## AIM OF THE TASK
Everything from the line that contains "[00:00:03.10]" to the end of the records below, both lines included, should be transcribed exactly and returned alone.

--------------------

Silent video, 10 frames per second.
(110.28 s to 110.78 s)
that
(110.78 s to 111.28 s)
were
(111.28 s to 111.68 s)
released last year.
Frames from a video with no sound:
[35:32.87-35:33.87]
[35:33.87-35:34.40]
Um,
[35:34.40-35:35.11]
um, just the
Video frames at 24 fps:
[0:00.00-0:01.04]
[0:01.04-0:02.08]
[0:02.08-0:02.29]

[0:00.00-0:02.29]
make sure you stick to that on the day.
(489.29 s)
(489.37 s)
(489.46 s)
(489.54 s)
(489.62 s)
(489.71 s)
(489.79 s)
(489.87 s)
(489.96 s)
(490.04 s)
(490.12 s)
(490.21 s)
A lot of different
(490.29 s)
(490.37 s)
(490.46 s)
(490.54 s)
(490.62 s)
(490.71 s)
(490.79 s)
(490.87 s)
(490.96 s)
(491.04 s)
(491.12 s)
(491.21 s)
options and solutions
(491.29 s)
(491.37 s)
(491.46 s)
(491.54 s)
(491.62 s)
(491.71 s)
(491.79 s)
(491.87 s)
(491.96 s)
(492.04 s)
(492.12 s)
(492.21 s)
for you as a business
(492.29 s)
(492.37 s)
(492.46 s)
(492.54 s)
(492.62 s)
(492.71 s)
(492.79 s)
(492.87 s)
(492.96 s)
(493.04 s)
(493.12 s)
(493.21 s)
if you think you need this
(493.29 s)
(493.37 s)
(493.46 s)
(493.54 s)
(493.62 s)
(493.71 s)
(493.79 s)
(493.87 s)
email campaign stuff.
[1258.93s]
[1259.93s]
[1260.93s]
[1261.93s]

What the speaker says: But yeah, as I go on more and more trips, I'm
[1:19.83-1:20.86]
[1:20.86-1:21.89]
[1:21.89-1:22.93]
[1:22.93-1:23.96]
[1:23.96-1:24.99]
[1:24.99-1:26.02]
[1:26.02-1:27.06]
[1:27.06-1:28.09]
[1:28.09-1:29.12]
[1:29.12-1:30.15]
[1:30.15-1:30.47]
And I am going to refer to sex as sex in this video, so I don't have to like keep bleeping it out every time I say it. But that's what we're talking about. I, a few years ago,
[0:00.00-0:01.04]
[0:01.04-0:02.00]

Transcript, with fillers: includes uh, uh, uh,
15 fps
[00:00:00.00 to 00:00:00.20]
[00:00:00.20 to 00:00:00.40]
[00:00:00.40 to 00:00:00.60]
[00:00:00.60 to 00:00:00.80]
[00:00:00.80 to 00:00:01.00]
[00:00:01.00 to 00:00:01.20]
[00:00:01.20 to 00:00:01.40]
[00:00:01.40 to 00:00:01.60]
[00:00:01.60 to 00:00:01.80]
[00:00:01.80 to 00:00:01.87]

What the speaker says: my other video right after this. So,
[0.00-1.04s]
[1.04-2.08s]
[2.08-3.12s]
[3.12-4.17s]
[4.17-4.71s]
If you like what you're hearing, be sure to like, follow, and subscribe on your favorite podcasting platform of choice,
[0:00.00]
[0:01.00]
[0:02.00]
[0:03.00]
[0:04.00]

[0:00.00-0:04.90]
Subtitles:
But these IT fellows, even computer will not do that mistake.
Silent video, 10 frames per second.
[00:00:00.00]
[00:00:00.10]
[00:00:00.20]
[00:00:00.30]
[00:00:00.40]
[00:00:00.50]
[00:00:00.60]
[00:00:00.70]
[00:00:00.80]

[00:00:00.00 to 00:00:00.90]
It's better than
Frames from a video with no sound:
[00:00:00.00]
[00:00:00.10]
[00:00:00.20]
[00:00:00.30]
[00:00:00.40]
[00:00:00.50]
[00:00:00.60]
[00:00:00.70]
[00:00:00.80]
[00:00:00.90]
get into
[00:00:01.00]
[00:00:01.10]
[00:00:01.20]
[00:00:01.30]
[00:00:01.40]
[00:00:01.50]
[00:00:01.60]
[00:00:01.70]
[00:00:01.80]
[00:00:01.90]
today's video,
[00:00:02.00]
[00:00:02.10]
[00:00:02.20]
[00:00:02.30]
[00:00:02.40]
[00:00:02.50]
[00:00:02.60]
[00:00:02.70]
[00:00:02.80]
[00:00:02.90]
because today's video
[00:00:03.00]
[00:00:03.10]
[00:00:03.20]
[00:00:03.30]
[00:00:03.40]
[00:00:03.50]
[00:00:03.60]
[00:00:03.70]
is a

--------------------

## ANSWER TO THIS TASK
[00:00:03.10]
[00:00:03.20]
[00:00:03.30]
[00:00:03.40]
[00:00:03.50]
[00:00:03.60]
[00:00:03.70]
is a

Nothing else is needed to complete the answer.